> **Problem statement**:
Once you find a line containing the word "frames" in the entries below, copy it.

> **Data shown**:
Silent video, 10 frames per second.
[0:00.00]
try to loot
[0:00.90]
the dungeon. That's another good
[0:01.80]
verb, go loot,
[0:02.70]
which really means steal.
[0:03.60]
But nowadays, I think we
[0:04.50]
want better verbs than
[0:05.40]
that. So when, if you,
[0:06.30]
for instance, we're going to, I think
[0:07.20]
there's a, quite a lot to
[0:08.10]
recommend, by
...
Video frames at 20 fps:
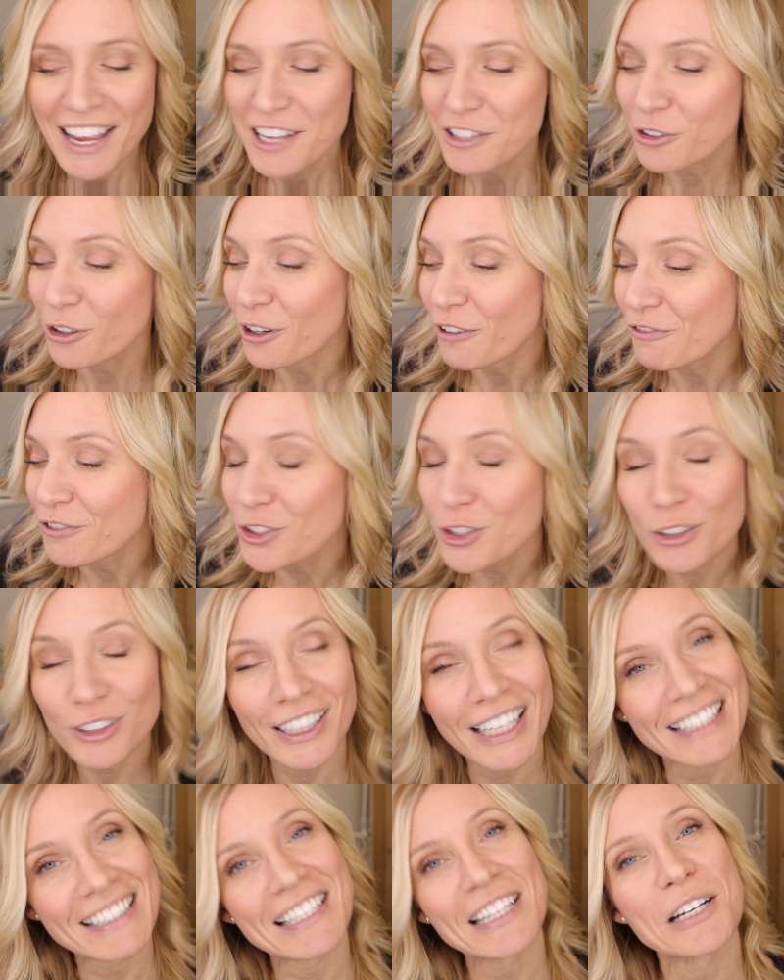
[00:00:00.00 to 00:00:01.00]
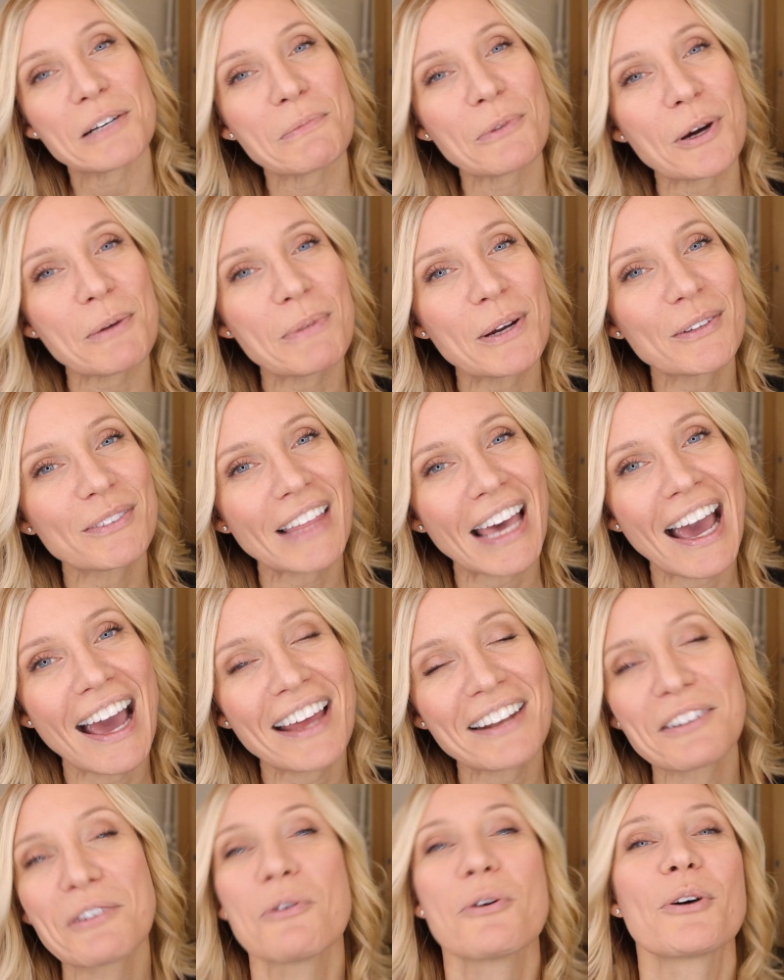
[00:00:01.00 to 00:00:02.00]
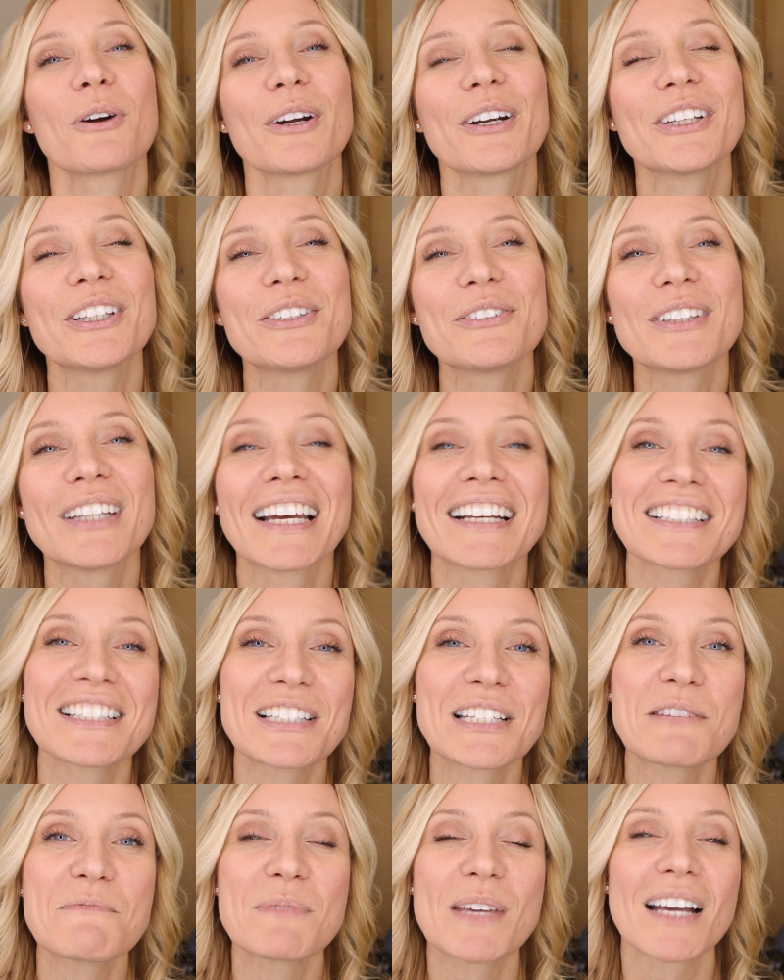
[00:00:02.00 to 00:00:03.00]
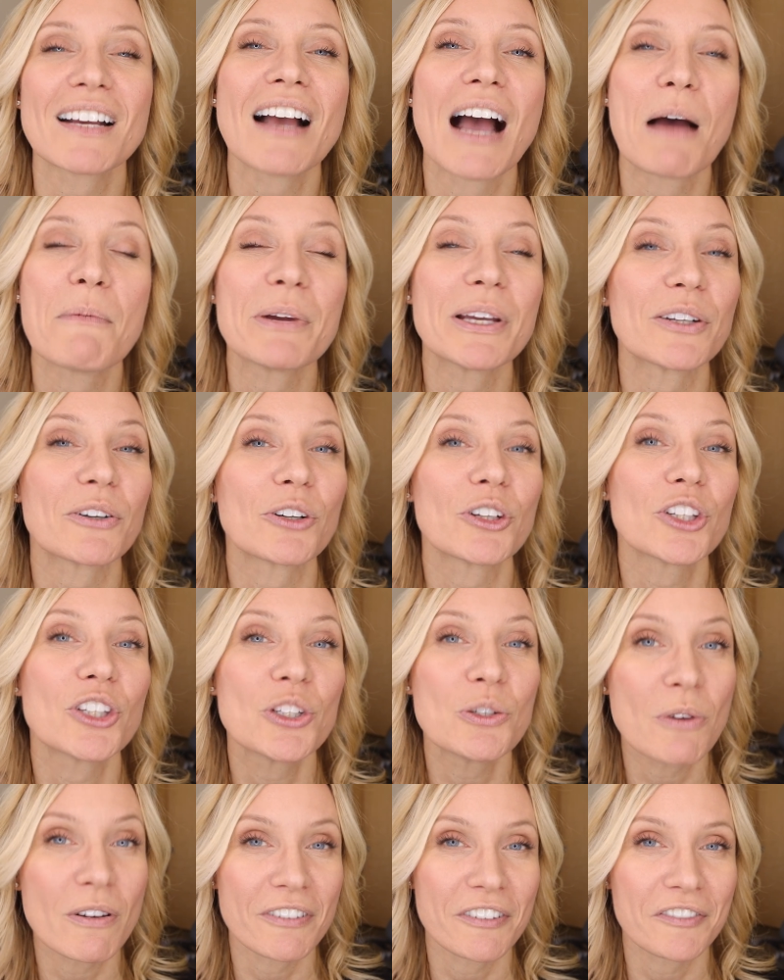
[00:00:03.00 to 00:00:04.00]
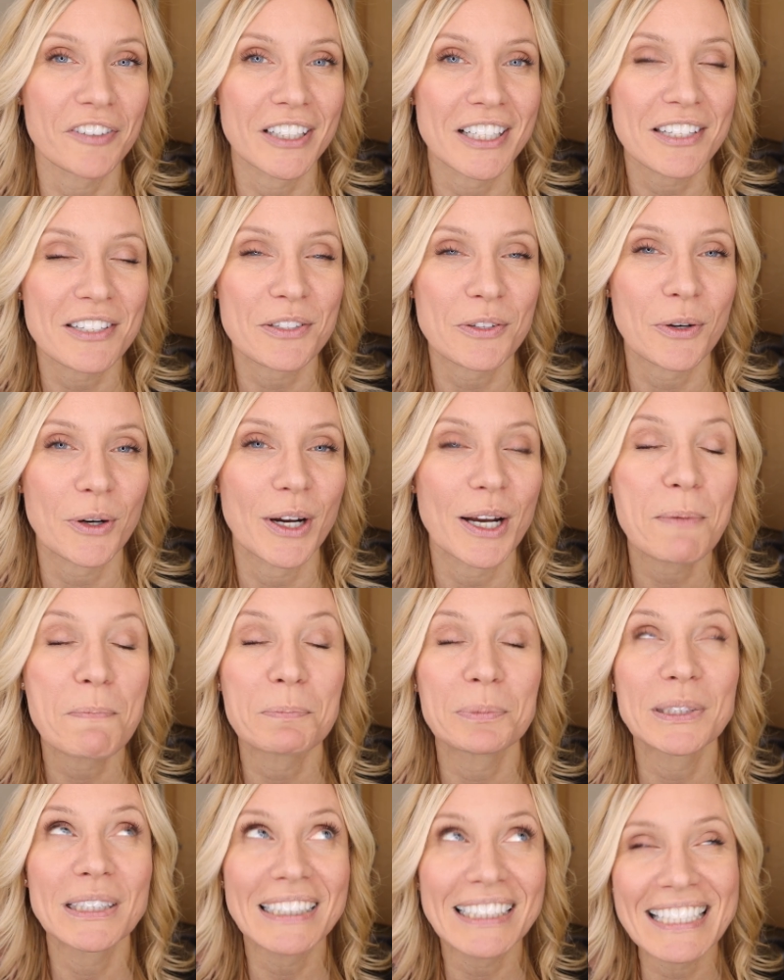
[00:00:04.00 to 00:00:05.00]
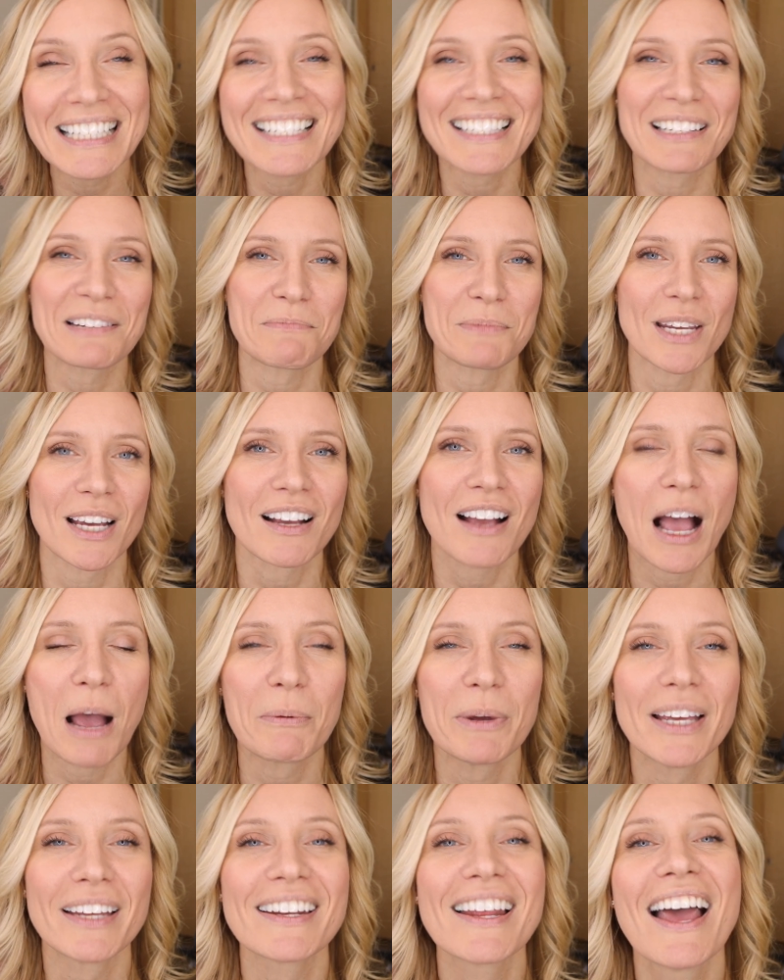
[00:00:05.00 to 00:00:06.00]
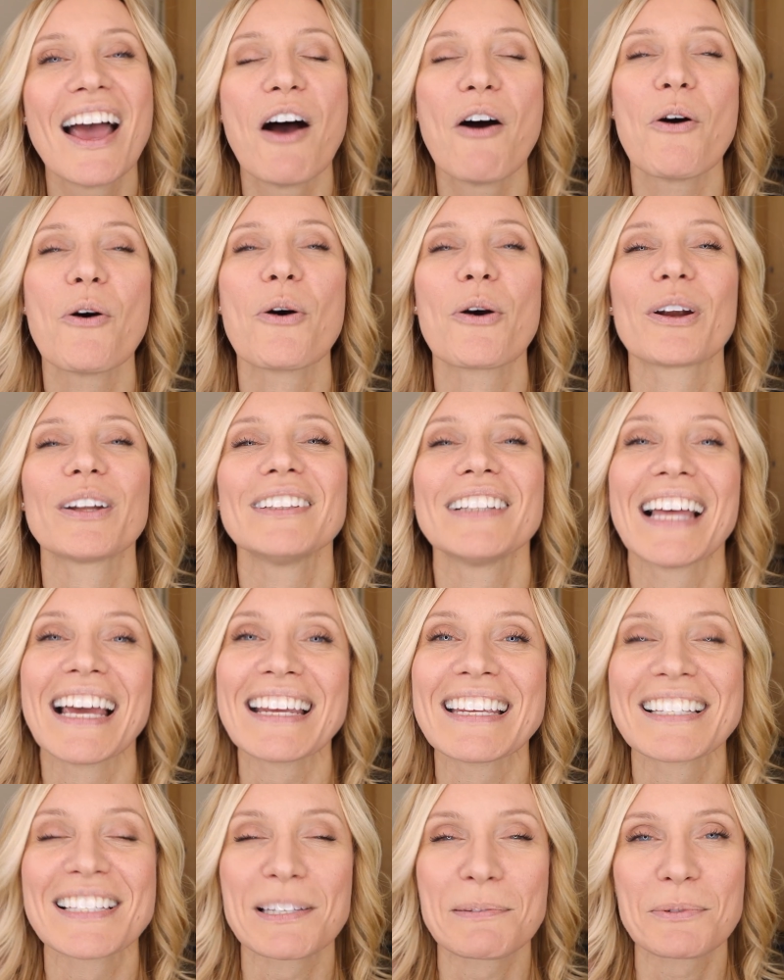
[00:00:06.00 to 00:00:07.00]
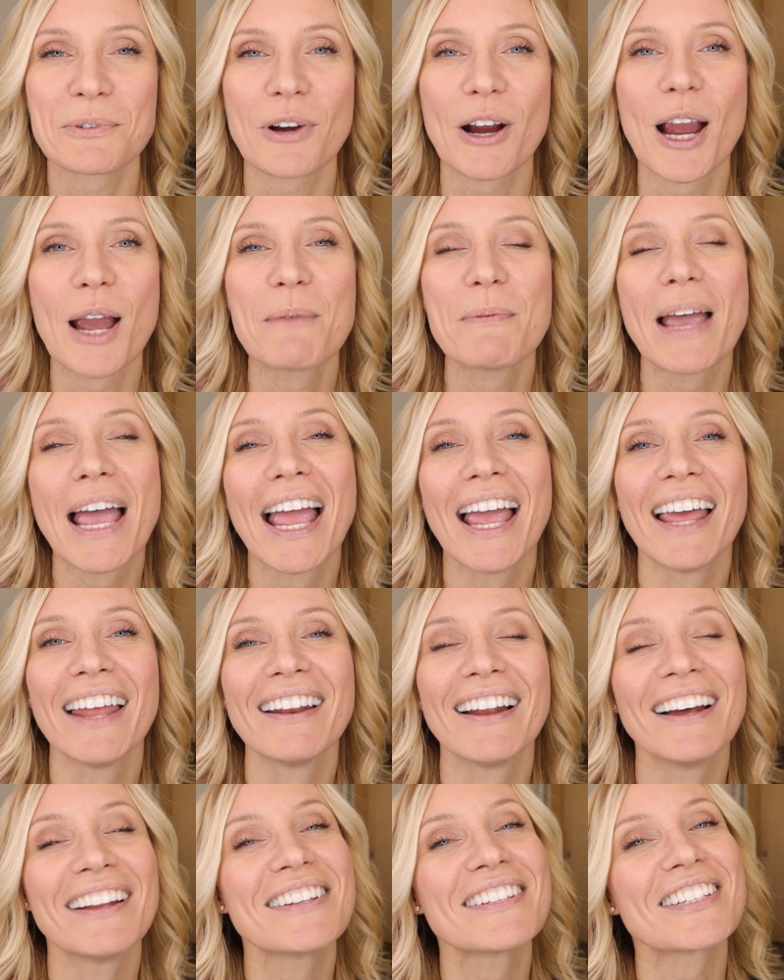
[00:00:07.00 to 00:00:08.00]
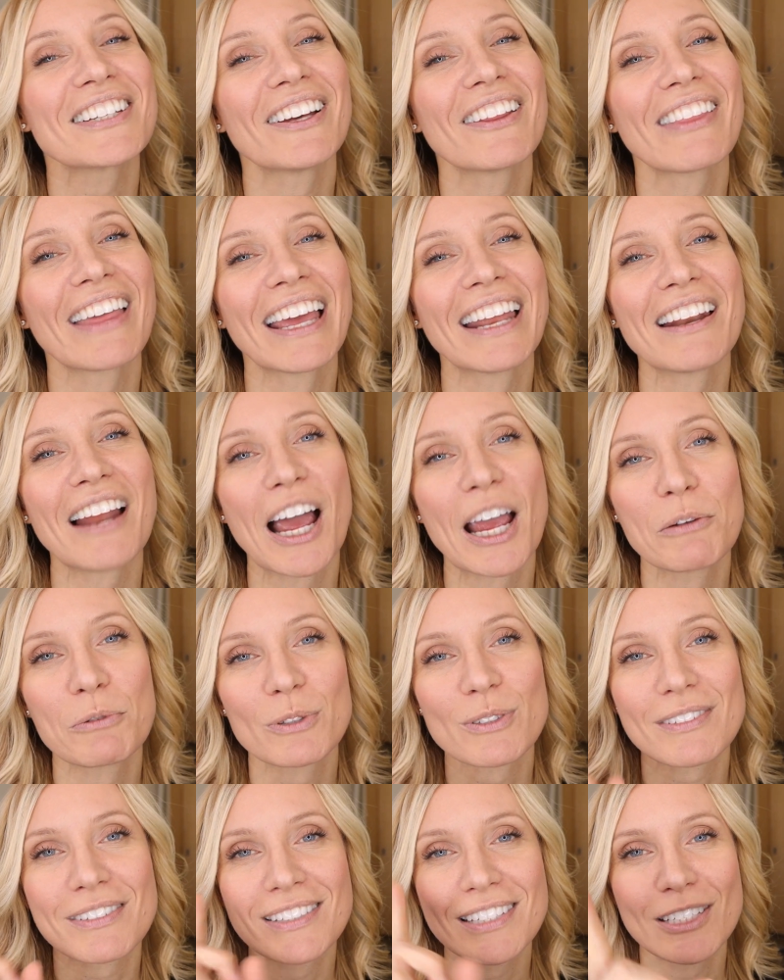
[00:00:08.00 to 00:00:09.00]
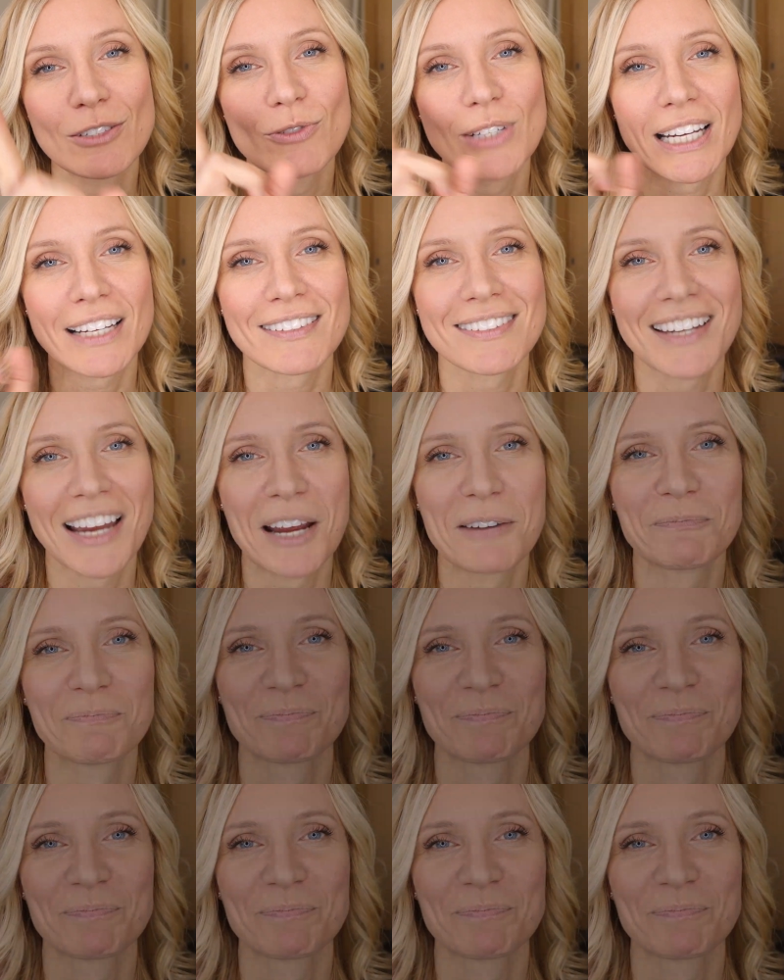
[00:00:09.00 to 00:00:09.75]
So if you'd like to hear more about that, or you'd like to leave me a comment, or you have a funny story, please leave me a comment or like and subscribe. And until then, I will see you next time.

> **Response to the exercise**:
Silent video, 10 frames per second.
Video frames at 20 fps:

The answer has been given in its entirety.